**Dataset entries**:
****************

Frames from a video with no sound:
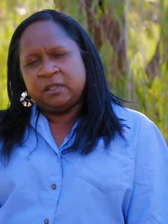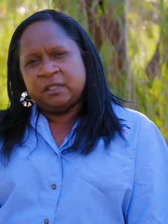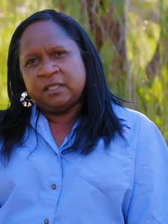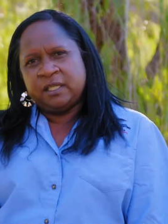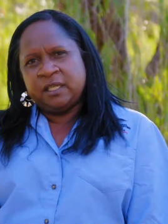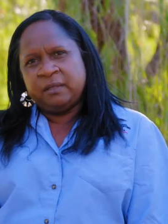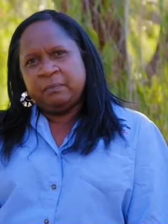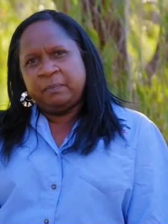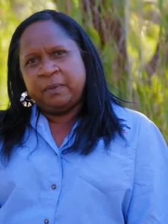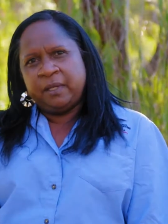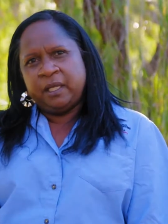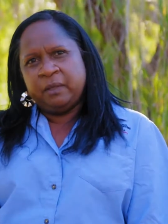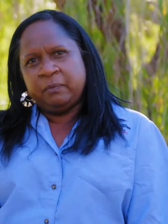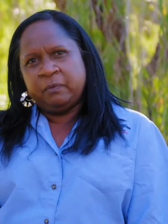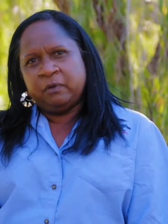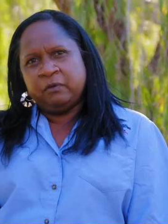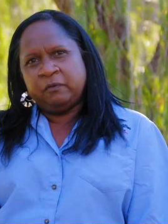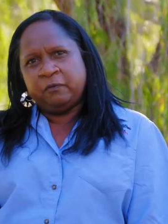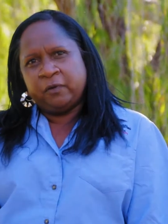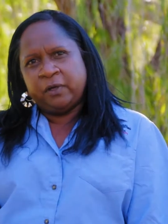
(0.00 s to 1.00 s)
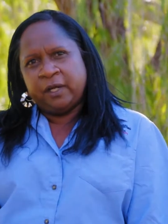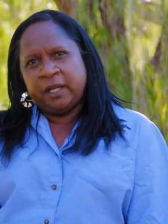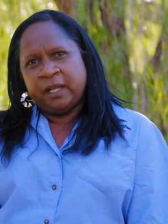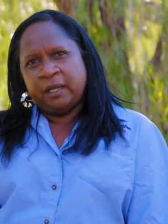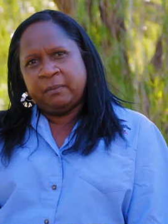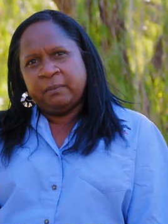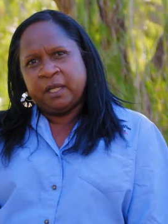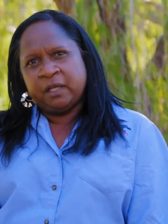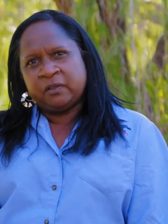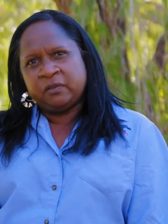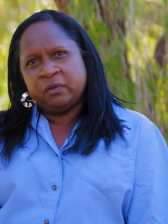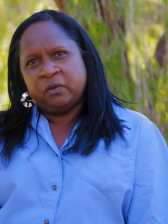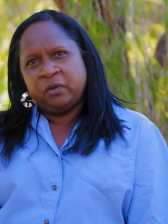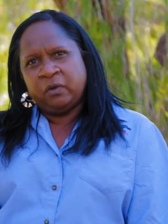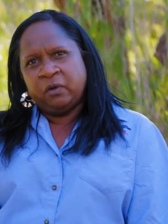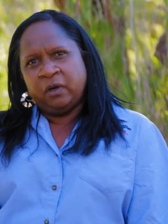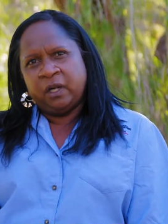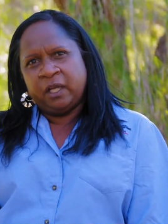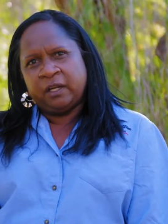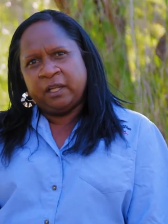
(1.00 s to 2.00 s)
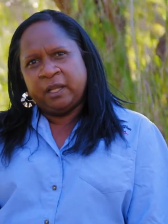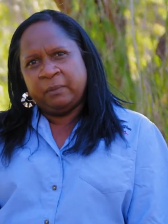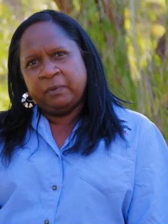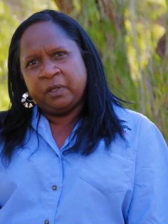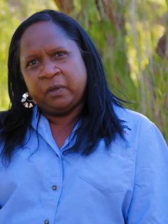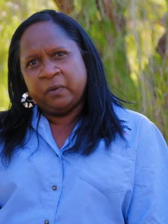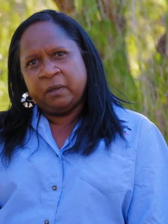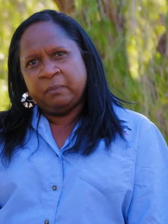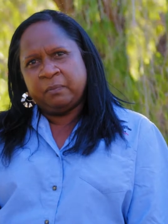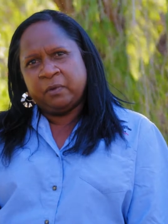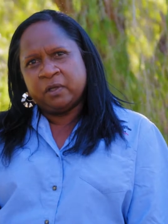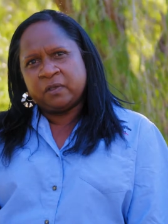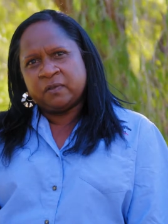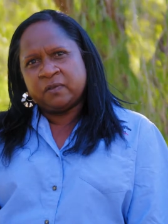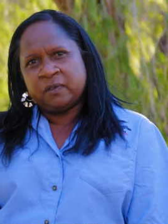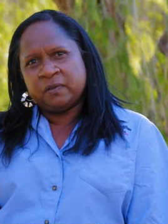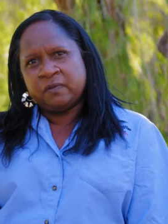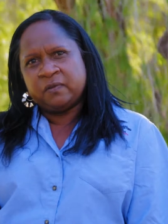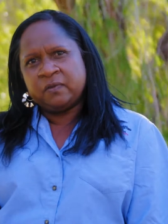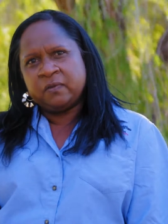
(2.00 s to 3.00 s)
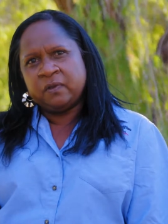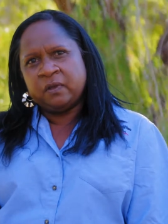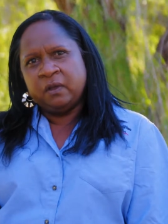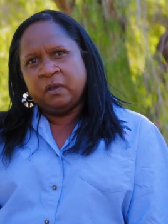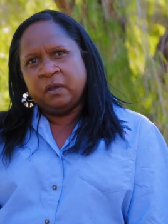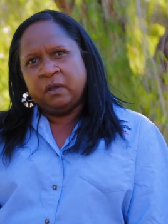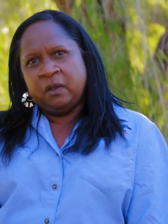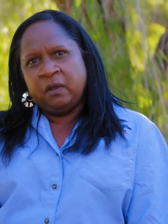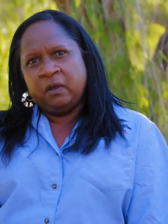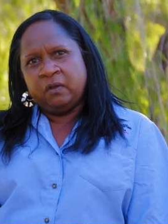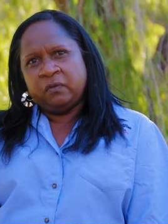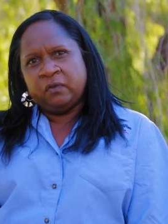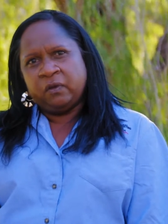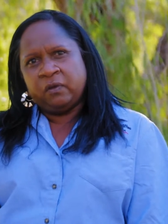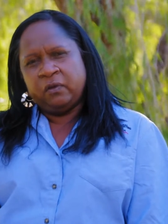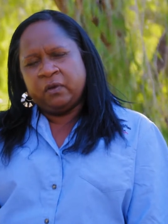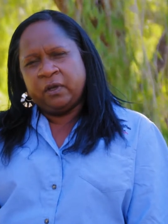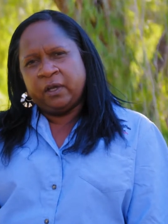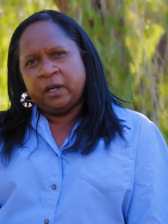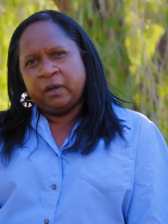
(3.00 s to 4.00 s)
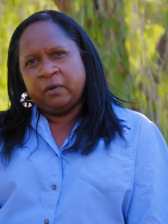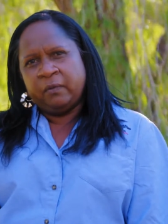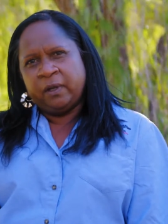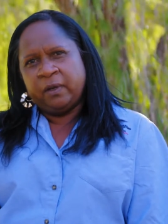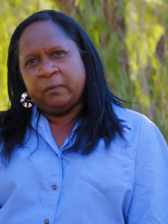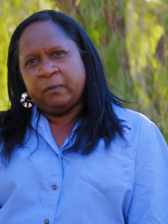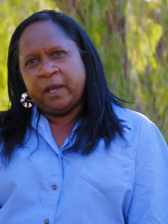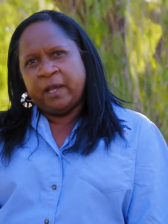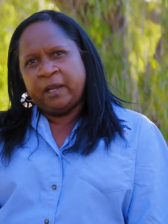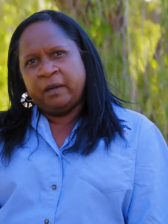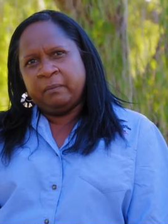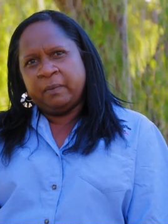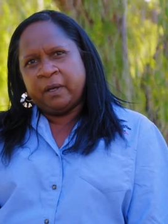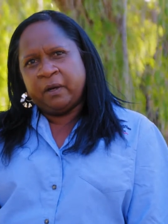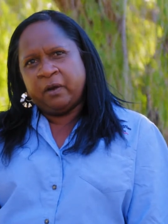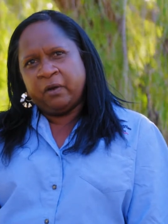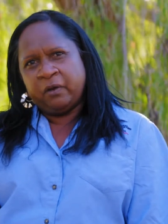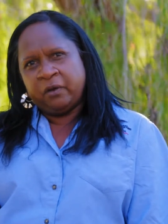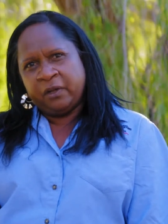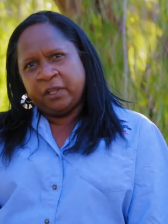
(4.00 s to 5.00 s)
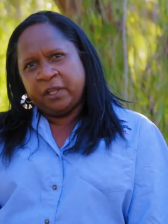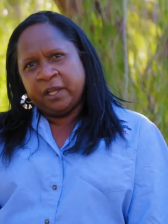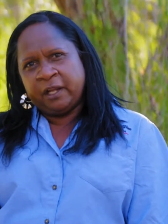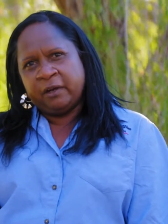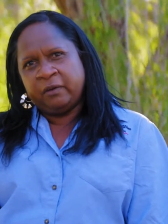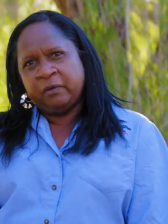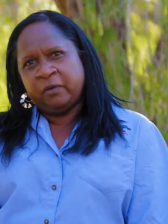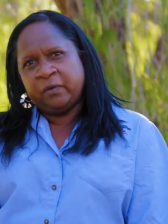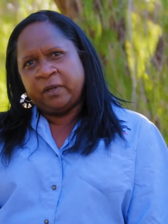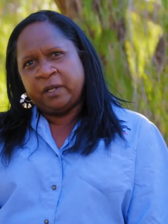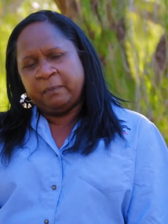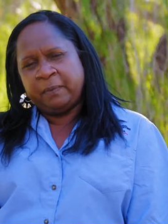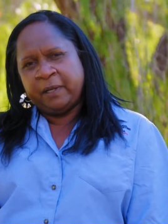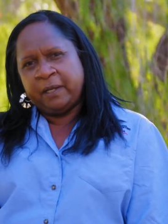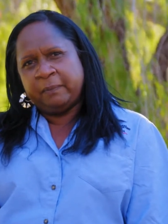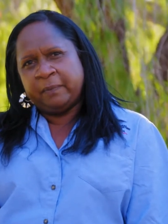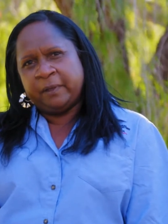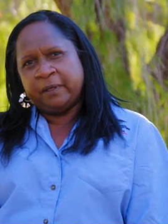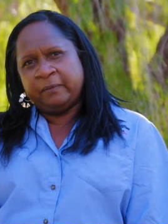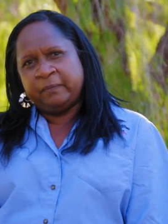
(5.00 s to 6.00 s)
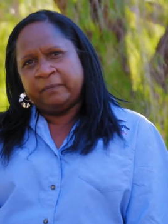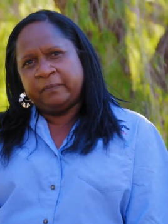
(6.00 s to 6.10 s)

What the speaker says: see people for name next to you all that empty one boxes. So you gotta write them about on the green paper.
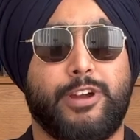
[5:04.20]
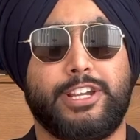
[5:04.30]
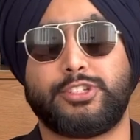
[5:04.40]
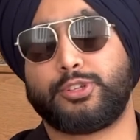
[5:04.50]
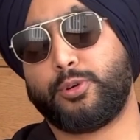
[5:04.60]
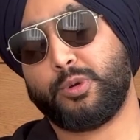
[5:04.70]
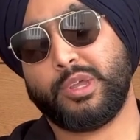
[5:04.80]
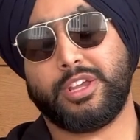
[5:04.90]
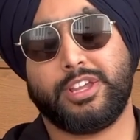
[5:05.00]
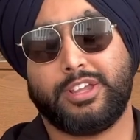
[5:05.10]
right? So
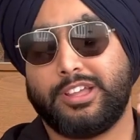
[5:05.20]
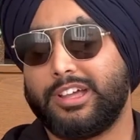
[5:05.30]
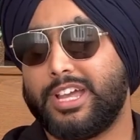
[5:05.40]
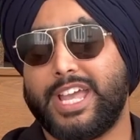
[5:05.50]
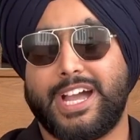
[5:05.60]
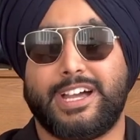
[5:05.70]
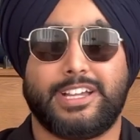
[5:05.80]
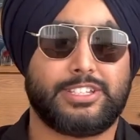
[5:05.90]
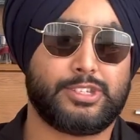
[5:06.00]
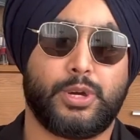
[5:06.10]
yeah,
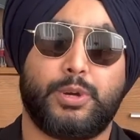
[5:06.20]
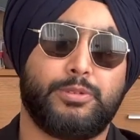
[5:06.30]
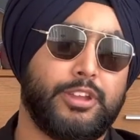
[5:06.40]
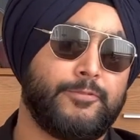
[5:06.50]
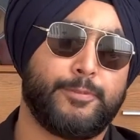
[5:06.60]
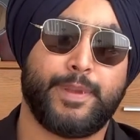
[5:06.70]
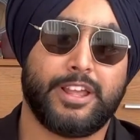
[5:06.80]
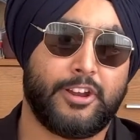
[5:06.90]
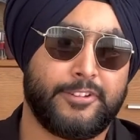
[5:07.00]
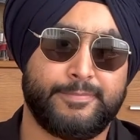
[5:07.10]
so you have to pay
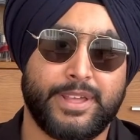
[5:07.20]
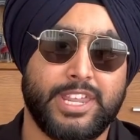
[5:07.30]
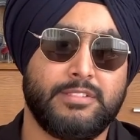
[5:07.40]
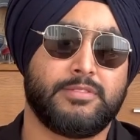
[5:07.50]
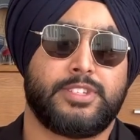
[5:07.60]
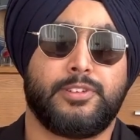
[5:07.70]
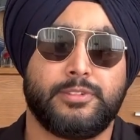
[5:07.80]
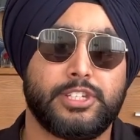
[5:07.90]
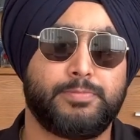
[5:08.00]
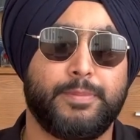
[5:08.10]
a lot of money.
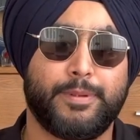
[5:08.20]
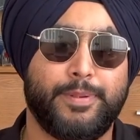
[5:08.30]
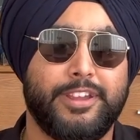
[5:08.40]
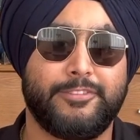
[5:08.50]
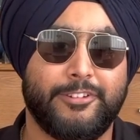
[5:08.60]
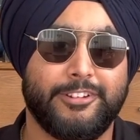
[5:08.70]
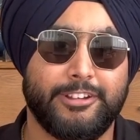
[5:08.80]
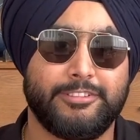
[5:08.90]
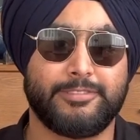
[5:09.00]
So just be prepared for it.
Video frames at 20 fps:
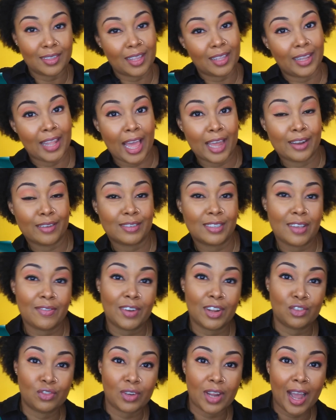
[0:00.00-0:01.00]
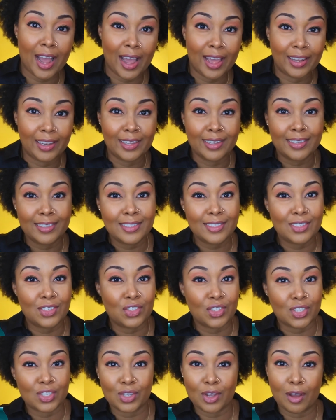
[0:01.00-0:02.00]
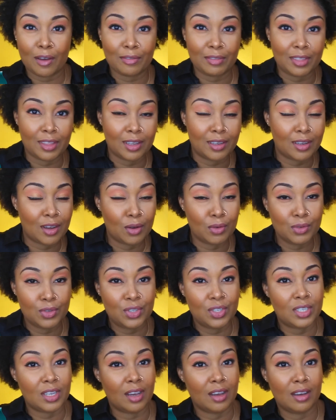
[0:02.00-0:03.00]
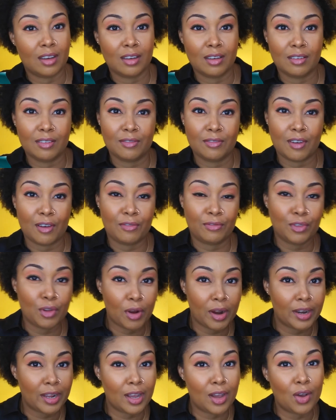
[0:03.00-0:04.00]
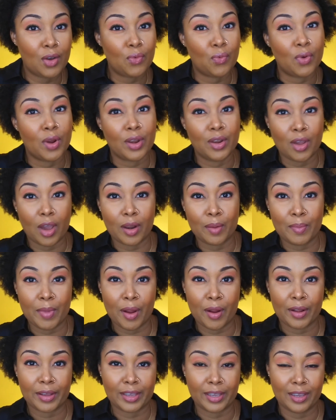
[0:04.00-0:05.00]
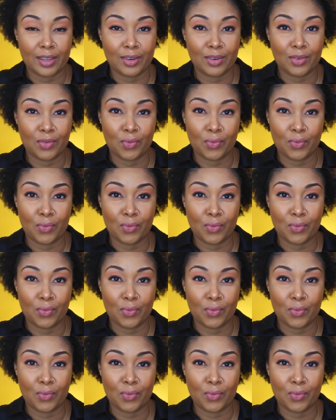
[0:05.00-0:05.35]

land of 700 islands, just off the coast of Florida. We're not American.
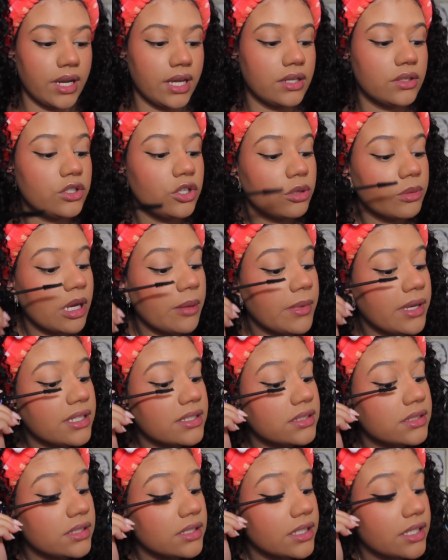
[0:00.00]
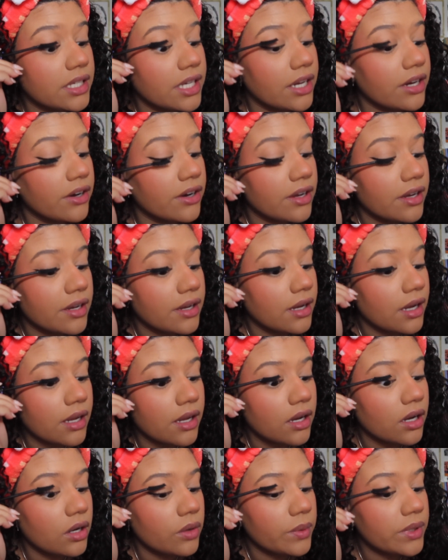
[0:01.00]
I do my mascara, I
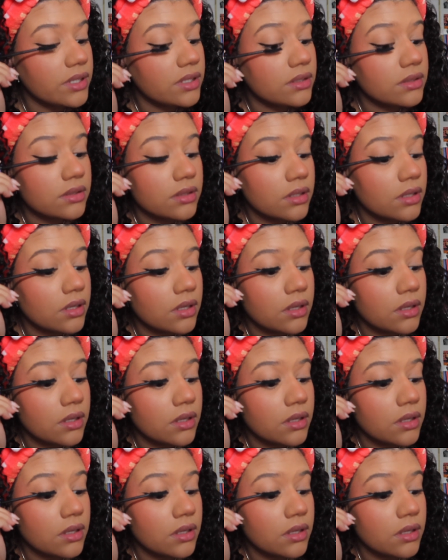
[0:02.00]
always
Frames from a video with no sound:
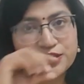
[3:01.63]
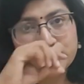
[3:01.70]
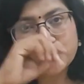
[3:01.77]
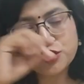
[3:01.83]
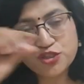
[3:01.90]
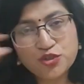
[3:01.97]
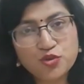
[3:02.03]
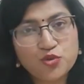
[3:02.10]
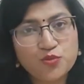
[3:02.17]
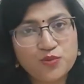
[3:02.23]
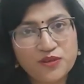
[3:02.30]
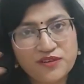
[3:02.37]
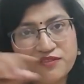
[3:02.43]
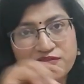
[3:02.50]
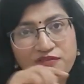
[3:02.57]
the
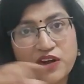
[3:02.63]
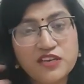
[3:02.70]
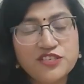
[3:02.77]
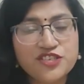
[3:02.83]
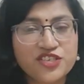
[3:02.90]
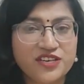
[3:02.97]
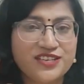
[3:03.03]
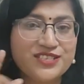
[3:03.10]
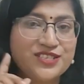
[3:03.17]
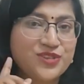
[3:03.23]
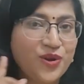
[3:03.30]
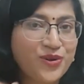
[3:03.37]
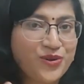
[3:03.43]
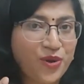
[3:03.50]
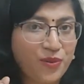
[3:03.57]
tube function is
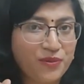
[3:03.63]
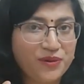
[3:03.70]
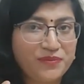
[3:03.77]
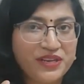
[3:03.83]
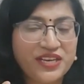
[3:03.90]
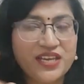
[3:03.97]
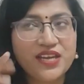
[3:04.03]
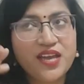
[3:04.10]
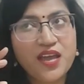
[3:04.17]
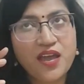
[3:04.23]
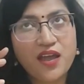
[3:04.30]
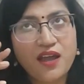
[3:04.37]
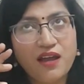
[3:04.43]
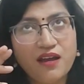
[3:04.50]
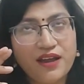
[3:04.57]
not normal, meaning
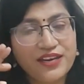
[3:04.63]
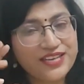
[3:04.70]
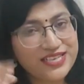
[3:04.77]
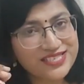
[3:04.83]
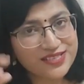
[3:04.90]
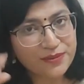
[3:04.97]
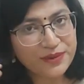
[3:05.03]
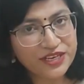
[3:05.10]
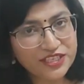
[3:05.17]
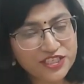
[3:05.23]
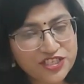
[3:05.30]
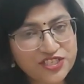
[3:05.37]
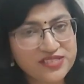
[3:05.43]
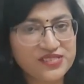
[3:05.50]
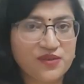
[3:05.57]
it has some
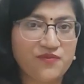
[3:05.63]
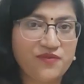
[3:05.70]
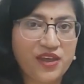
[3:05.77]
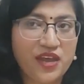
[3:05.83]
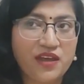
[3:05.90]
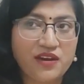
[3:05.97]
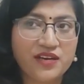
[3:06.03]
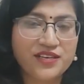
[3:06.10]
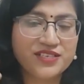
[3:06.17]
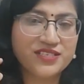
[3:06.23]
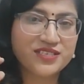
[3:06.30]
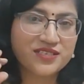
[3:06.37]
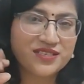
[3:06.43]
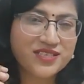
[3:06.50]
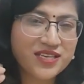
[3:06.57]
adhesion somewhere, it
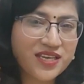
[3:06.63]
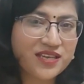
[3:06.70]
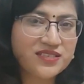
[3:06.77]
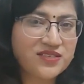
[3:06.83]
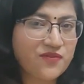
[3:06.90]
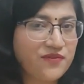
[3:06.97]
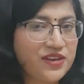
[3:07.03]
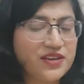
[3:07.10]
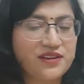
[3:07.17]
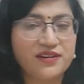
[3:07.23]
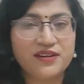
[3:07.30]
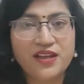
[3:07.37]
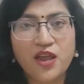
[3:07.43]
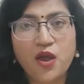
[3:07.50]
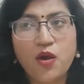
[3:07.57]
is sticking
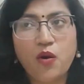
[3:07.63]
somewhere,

****************

**EXERCISE AIM**: With the pictures dropped, write out all of the entries word for word.

**EXERCISE RESPONSE**:
Frames from a video with no sound:
(0.00 s to 1.00 s)
(1.00 s to 2.00 s)
(2.00 s to 3.00 s)
(3.00 s to 4.00 s)
(4.00 s to 5.00 s)
(5.00 s to 6.00 s)
(6.00 s to 6.10 s)

What the speaker says: see people for name next to you all that empty one boxes. So you gotta write them about on the green paper.
[5:04.20]
[5:04.30]
[5:04.40]
[5:04.50]
[5:04.60]
[5:04.70]
[5:04.80]
[5:04.90]
[5:05.00]
[5:05.10]
right? So
[5:05.20]
[5:05.30]
[5:05.40]
[5:05.50]
[5:05.60]
[5:05.70]
[5:05.80]
[5:05.90]
[5:06.00]
[5:06.10]
yeah,
[5:06.20]
[5:06.30]
[5:06.40]
[5:06.50]
[5:06.60]
[5:06.70]
[5:06.80]
[5:06.90]
[5:07.00]
[5:07.10]
so you have to pay
[5:07.20]
[5:07.30]
[5:07.40]
[5:07.50]
[5:07.60]
[5:07.70]
[5:07.80]
[5:07.90]
[5:08.00]
[5:08.10]
a lot of money.
[5:08.20]
[5:08.30]
[5:08.40]
[5:08.50]
[5:08.60]
[5:08.70]
[5:08.80]
[5:08.90]
[5:09.00]
So just be prepared for it.
Video frames at 20 fps:
[0:00.00-0:01.00]
[0:01.00-0:02.00]
[0:02.00-0:03.00]
[0:03.00-0:04.00]
[0:04.00-0:05.00]
[0:05.00-0:05.35]

land of 700 islands, just off the coast of Florida. We're not American.
[0:00.00]
[0:01.00]
I do my mascara, I
[0:02.00]
always
Frames from a video with no sound:
[3:01.63]
[3:01.70]
[3:01.77]
[3:01.83]
[3:01.90]
[3:01.97]
[3:02.03]
[3:02.10]
[3:02.17]
[3:02.23]
[3:02.30]
[3:02.37]
[3:02.43]
[3:02.50]
[3:02.57]
the
[3:02.63]
[3:02.70]
[3:02.77]
[3:02.83]
[3:02.90]
[3:02.97]
[3:03.03]
[3:03.10]
[3:03.17]
[3:03.23]
[3:03.30]
[3:03.37]
[3:03.43]
[3:03.50]
[3:03.57]
tube function is
[3:03.63]
[3:03.70]
[3:03.77]
[3:03.83]
[3:03.90]
[3:03.97]
[3:04.03]
[3:04.10]
[3:04.17]
[3:04.23]
[3:04.30]
[3:04.37]
[3:04.43]
[3:04.50]
[3:04.57]
not normal, meaning
[3:04.63]
[3:04.70]
[3:04.77]
[3:04.83]
[3:04.90]
[3:04.97]
[3:05.03]
[3:05.10]
[3:05.17]
[3:05.23]
[3:05.30]
[3:05.37]
[3:05.43]
[3:05.50]
[3:05.57]
it has some
[3:05.63]
[3:05.70]
[3:05.77]
[3:05.83]
[3:05.90]
[3:05.97]
[3:06.03]
[3:06.10]
[3:06.17]
[3:06.23]
[3:06.30]
[3:06.37]
[3:06.43]
[3:06.50]
[3:06.57]
adhesion somewhere, it
[3:06.63]
[3:06.70]
[3:06.77]
[3:06.83]
[3:06.90]
[3:06.97]
[3:07.03]
[3:07.10]
[3:07.17]
[3:07.23]
[3:07.30]
[3:07.37]
[3:07.43]
[3:07.50]
[3:07.57]
is sticking
[3:07.63]
somewhere,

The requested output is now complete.